Directions »
Copy out the entire listing below exactly, but without its pictures.

= Beginning of Section =

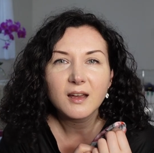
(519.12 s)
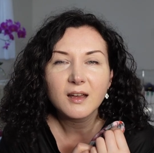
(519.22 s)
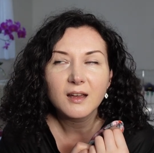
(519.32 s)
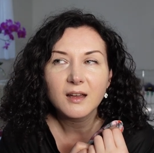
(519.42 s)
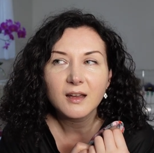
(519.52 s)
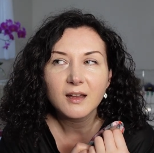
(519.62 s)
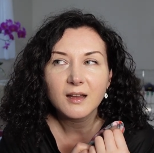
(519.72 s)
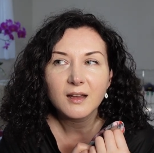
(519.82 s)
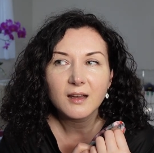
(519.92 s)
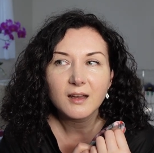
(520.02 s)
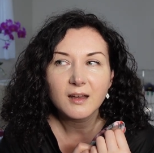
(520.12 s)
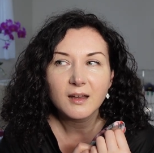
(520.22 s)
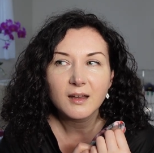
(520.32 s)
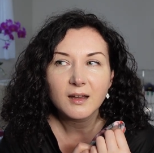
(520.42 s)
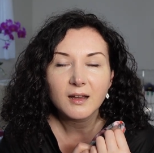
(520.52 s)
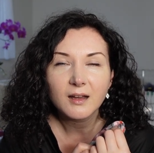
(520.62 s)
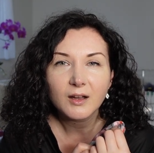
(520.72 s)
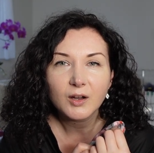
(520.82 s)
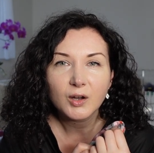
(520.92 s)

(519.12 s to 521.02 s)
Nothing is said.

= End of Section =

Task result »
(519.12 s)
(519.22 s)
(519.32 s)
(519.42 s)
(519.52 s)
(519.62 s)
(519.72 s)
(519.82 s)
(519.92 s)
(520.02 s)
(520.12 s)
(520.22 s)
(520.32 s)
(520.42 s)
(520.52 s)
(520.62 s)
(520.72 s)
(520.82 s)
(520.92 s)

(519.12 s to 521.02 s)
Nothing is said.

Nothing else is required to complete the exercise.